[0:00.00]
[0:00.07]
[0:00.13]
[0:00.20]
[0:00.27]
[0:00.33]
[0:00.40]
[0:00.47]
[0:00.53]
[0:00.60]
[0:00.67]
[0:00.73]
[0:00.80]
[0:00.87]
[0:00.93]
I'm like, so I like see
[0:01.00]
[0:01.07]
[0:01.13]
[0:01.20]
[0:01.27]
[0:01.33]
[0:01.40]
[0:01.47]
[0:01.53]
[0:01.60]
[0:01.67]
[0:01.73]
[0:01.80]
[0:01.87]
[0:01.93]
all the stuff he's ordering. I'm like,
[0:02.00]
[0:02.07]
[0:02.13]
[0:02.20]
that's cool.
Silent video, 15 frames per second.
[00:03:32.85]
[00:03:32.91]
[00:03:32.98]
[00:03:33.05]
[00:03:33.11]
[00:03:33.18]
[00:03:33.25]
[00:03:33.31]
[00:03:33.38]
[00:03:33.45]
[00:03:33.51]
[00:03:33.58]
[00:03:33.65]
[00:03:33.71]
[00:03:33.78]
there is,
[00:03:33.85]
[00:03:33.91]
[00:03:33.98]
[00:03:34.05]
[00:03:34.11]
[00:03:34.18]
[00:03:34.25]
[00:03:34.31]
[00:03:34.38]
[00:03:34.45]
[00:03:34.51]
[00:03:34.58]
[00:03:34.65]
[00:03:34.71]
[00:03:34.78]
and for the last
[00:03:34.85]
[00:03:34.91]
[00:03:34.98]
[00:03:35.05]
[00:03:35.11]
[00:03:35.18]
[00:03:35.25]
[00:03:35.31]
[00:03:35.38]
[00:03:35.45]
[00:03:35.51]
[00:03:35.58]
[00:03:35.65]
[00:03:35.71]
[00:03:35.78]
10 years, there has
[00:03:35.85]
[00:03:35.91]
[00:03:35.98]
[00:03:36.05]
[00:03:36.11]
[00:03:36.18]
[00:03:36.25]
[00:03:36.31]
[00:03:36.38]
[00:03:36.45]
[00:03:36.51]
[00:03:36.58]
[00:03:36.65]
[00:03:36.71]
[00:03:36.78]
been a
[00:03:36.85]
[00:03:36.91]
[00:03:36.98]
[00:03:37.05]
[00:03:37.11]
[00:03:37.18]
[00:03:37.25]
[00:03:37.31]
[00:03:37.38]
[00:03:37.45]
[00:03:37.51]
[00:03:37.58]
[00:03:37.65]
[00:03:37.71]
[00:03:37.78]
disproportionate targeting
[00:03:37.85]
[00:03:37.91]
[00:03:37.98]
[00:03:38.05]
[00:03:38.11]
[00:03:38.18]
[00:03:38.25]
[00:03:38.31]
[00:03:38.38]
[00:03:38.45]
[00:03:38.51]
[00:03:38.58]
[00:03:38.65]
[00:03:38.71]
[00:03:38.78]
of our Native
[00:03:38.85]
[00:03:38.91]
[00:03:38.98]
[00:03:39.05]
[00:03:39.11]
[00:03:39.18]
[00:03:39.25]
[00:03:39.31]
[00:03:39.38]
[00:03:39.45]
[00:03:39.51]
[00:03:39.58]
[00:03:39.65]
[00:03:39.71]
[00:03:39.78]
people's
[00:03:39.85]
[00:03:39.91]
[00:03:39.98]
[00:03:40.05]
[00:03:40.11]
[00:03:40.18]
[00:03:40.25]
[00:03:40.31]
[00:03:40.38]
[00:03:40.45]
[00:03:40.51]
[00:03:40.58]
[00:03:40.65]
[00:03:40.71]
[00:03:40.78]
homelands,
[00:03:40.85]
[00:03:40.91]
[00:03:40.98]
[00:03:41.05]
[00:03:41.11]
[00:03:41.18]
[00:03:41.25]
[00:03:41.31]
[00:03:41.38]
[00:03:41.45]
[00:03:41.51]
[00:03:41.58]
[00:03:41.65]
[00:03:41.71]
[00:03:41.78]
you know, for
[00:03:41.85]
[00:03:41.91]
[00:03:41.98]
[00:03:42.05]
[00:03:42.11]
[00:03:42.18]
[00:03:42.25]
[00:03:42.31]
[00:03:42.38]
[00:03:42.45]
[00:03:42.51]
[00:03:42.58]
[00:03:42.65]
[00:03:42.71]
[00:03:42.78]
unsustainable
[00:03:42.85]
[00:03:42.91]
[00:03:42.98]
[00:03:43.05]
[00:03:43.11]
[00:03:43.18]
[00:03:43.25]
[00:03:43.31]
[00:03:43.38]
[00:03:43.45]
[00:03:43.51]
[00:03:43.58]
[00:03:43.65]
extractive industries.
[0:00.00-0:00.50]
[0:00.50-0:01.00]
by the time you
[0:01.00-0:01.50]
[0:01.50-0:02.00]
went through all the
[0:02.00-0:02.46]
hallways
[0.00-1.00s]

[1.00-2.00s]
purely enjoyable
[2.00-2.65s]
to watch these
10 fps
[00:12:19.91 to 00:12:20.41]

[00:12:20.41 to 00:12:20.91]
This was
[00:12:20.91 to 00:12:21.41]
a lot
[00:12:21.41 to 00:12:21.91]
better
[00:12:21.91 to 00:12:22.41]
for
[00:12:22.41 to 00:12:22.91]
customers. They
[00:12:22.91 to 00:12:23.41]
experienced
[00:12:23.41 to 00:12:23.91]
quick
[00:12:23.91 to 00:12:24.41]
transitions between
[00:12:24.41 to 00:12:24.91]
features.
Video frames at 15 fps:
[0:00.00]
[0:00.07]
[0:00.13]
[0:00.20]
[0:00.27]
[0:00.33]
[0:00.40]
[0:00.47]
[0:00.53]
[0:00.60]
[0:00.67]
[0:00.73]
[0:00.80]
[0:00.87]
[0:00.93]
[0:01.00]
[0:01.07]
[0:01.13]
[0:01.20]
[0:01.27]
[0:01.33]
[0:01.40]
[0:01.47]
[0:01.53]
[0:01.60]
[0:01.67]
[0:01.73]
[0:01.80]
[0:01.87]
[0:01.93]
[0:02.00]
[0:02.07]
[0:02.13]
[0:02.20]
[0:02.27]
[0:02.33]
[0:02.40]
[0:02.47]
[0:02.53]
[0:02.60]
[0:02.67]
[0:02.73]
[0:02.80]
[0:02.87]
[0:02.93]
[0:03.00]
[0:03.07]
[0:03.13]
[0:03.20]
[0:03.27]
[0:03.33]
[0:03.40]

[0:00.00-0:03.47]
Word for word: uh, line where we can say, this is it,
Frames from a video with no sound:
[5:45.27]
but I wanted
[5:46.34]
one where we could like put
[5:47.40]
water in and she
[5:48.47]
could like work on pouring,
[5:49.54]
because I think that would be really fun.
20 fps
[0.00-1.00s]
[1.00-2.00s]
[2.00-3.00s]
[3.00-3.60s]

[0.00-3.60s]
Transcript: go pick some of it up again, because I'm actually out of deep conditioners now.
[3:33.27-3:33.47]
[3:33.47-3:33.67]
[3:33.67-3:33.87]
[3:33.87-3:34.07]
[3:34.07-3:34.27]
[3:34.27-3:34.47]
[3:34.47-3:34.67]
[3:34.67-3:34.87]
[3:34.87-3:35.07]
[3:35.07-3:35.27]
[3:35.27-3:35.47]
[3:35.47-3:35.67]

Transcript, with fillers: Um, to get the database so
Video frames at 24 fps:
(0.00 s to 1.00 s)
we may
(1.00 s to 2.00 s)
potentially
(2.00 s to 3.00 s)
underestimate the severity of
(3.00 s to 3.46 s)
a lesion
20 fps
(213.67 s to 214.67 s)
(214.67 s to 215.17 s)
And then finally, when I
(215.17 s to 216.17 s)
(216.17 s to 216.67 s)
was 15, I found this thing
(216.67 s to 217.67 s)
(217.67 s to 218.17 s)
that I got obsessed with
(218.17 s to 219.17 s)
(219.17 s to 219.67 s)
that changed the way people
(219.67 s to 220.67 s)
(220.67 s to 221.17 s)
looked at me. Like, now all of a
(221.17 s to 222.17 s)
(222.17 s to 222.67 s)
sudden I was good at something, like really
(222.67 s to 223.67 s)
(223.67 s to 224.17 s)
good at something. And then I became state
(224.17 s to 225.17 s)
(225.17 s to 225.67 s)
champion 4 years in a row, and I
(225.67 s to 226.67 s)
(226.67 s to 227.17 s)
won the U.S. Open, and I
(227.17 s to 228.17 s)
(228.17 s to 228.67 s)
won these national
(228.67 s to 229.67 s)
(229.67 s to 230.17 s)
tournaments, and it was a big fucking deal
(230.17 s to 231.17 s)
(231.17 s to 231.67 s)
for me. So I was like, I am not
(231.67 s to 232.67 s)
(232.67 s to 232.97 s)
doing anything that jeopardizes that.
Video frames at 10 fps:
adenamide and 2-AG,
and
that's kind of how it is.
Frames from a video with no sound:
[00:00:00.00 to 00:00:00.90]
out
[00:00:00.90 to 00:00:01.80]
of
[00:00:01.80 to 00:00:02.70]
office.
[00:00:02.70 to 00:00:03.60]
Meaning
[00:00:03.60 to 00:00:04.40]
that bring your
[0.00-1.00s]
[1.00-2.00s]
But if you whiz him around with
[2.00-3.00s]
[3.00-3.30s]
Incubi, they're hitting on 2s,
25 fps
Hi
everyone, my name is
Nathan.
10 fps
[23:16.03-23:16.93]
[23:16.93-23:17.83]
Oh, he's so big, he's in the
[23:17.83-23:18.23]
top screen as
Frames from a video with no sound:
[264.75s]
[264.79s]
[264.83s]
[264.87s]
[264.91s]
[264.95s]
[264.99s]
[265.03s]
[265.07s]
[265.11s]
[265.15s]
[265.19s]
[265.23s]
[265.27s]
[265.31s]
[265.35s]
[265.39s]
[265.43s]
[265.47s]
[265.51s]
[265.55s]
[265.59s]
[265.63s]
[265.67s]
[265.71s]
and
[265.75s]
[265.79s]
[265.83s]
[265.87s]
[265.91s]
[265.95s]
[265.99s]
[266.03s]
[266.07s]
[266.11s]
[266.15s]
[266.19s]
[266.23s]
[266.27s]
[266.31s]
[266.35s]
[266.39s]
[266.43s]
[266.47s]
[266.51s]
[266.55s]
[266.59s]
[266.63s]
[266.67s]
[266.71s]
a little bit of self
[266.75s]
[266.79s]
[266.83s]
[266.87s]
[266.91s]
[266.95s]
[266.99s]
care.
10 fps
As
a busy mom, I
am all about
------------------------------------------------
EXERCISE BRIEF:
Starting at the first line of the material above, reproduce each line exactly up to and including the line with "[00:03:33.31]".

RESPONSE AREA:
[0:00.00]
[0:00.07]
[0:00.13]
[0:00.20]
[0:00.27]
[0:00.33]
[0:00.40]
[0:00.47]
[0:00.53]
[0:00.60]
[0:00.67]
[0:00.73]
[0:00.80]
[0:00.87]
[0:00.93]
I'm like, so I like see
[0:01.00]
[0:01.07]
[0:01.13]
[0:01.20]
[0:01.27]
[0:01.33]
[0:01.40]
[0:01.47]
[0:01.53]
[0:01.60]
[0:01.67]
[0:01.73]
[0:01.80]
[0:01.87]
[0:01.93]
all the stuff he's ordering. I'm like,
[0:02.00]
[0:02.07]
[0:02.13]
[0:02.20]
that's cool.
Silent video, 15 frames per second.
[00:03:32.85]
[00:03:32.91]
[00:03:32.98]
[00:03:33.05]
[00:03:33.11]
[00:03:33.18]
[00:03:33.25]
[00:03:33.31]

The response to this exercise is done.